Perform the following steps to load data from Cassandra:
- Create a keyspace named people in Cassandra using the CQL shell:
cqlsh> CREATE KEYSPACE people WITH replication = {'class': 'SimpleStrategy', 'replication_factor': 1 };
- Create a column family (from CQL 3.0 onwards, it can also be called a table) person :
cqlsh> use people:
cqlsh> create table person(id int primary key,first_name varchar,last_name varchar,age int);
- Insert a few records in the column family:
cqlsh> insert into person(id, first_name, last_name, age) values(1,'Barack','Obama',55);
cqlsh> insert into person(id, first_name, last_name, age) values(2,'Joe','Smith',14); cqlsh> insert into person(id, first_name, last_name, age) values(3,'Billy','Kid',18);
- Now start the Spark shell with Cassandra connector dependency added:
$ spark-shell --packages datastax:spark-cassandra-connector:2.0.0-M2-s_2.11 --conf spark.cassandra.connection.host=localhost
- Load the person table as a DataFrame:
scala> val person = spark.read.format("org.apache.spark.sql.cassandra").options(Map("keyspace" ->"people", "table" -> "person")).load
- Print the schema:
scala> person.printSchema
root
|-- name: string (nullable = true)
|-- age: integer (nullable = true)
- Count the number of records in the DataFrame:
scala> person.count
- Print persons DataFrame:
scala> person.show
+---+---+----------+---------+
| id|age|first_name|last_name|
+---+---+----------+---------+
| 1| 55| Barack| Obama|
| 2| 14| Joe| Smith|
| 3| 18| Billy| Kid|
+---+---+----------+---------+
- Retrieve the first row:
scala> val firstRow = person.first
- Create a Person case class:
scala> case class Person( first_name:String, last_name:String, age:Int)
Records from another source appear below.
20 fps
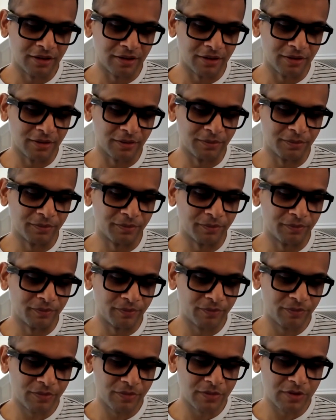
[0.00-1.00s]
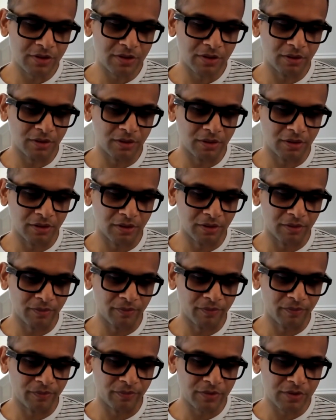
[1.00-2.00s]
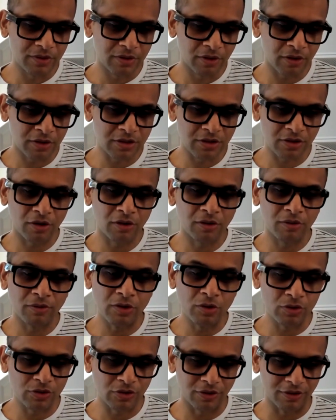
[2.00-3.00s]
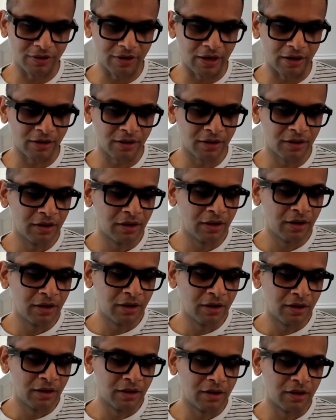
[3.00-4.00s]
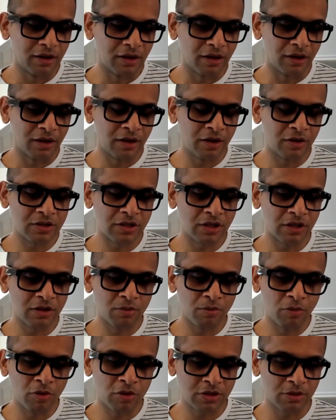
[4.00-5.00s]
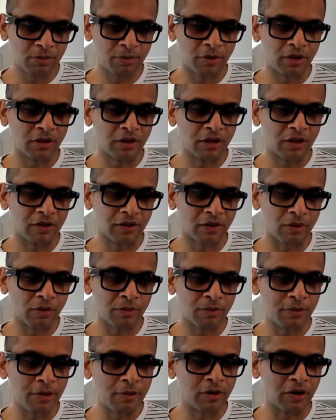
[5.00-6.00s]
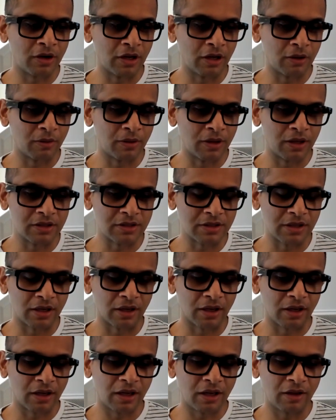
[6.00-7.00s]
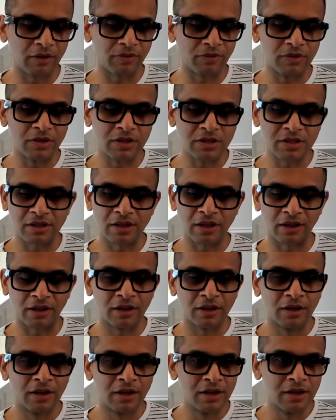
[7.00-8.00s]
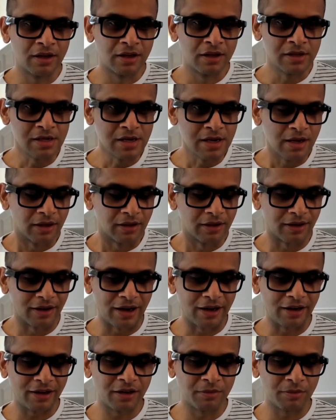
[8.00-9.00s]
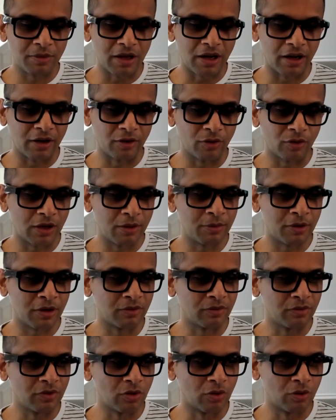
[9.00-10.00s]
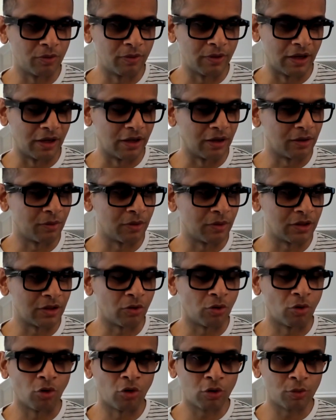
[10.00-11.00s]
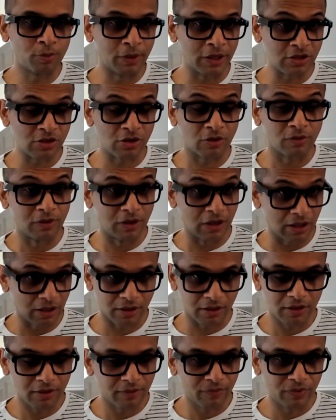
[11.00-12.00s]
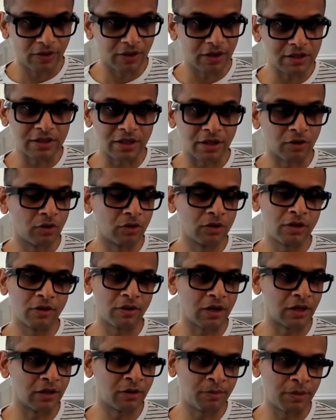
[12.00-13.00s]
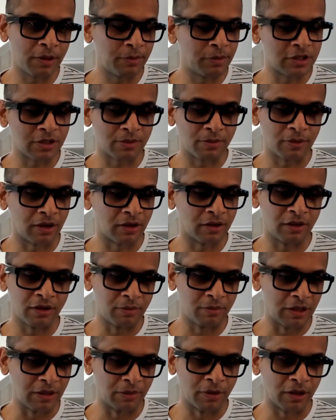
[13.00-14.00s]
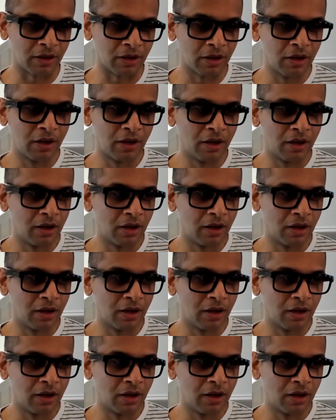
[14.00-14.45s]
um, um, got strong views on that, and he would say the most important thing is I want people to take away is like, hey, if this like random guy who came out of nowhere with a whole bunch of luck, he's like, Ron, there were other people smarter than me, but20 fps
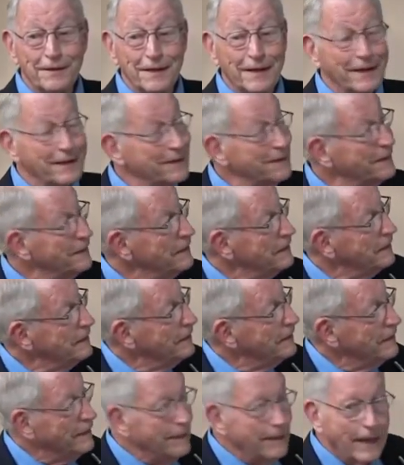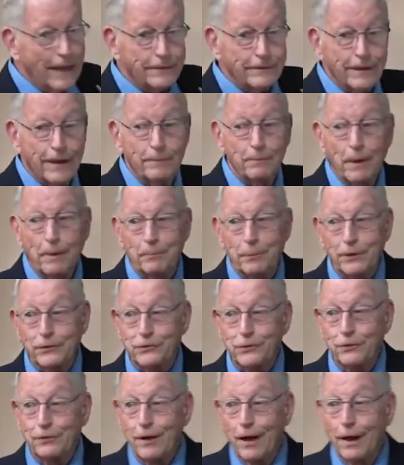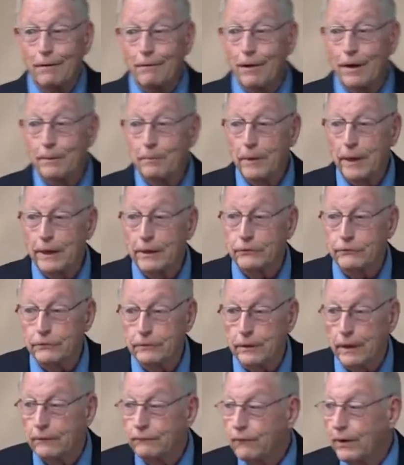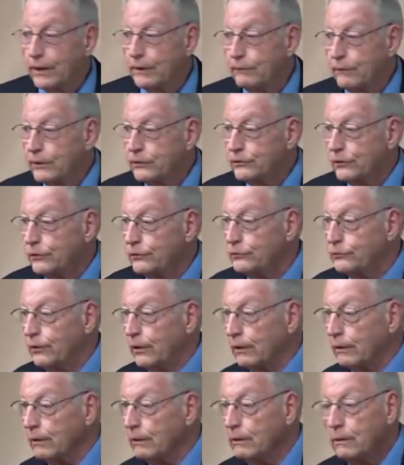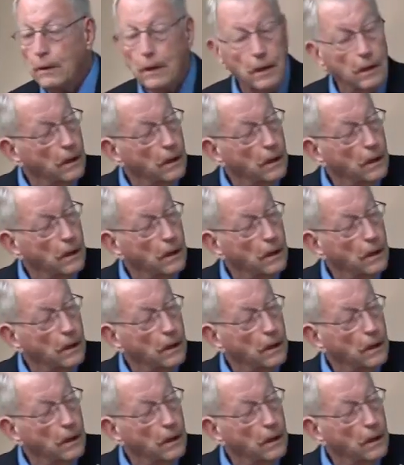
that. Actually, had my picture in Hot Rod Magazine, that fine research journal,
- Create a temporary view out of person DataFrame:
scala> person.createOrReplaceTempView("persons")
- Create a DataFrame of teenagers:
scala> val teens = spark.sql("select * from persons where age > 12 and age < 20")
- Print the teens DataFrame:
scala> teens.show
- Convert it into dataset:
scala> val teensDS = teens.as[Person]
There are different ways to look at the difference between DataFrame and dataset. Folks who have a hangover from the Hive and Pig days can think of DataFrame being an equivalent of Hive and dataset, Pig.